> **WORK TO BE COMPLETED**
Every line of the data is to be transcribed without error.
= = = = = = =
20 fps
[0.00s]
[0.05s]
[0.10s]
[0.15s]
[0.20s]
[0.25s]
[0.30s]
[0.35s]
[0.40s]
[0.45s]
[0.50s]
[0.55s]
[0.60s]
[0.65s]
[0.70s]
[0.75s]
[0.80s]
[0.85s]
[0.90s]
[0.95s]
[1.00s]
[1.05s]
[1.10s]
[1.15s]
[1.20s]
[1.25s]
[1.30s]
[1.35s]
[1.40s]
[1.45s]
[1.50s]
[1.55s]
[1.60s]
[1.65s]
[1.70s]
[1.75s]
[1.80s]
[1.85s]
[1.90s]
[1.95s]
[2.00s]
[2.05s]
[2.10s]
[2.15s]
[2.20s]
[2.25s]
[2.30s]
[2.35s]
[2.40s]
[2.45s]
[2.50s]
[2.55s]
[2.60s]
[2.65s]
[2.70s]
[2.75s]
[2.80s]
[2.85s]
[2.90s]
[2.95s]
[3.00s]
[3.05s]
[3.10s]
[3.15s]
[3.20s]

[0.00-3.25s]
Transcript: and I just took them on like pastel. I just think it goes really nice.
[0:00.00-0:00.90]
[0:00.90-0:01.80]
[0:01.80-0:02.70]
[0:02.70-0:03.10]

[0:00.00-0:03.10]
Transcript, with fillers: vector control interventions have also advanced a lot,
= = = = = = =
> **TASK OUTPUT**
20 fps
[0.00s]
[0.05s]
[0.10s]
[0.15s]
[0.20s]
[0.25s]
[0.30s]
[0.35s]
[0.40s]
[0.45s]
[0.50s]
[0.55s]
[0.60s]
[0.65s]
[0.70s]
[0.75s]
[0.80s]
[0.85s]
[0.90s]
[0.95s]
[1.00s]
[1.05s]
[1.10s]
[1.15s]
[1.20s]
[1.25s]
[1.30s]
[1.35s]
[1.40s]
[1.45s]
[1.50s]
[1.55s]
[1.60s]
[1.65s]
[1.70s]
[1.75s]
[1.80s]
[1.85s]
[1.90s]
[1.95s]
[2.00s]
[2.05s]
[2.10s]
[2.15s]
[2.20s]
[2.25s]
[2.30s]
[2.35s]
[2.40s]
[2.45s]
[2.50s]
[2.55s]
[2.60s]
[2.65s]
[2.70s]
[2.75s]
[2.80s]
[2.85s]
[2.90s]
[2.95s]
[3.00s]
[3.05s]
[3.10s]
[3.15s]
[3.20s]

[0.00-3.25s]
Transcript: and I just took them on like pastel. I just think it goes really nice.
[0:00.00-0:00.90]
[0:00.90-0:01.80]
[0:01.80-0:02.70]
[0:02.70-0:03.10]

[0:00.00-0:03.10]
Transcript, with fillers: vector control interventions have also advanced a lot,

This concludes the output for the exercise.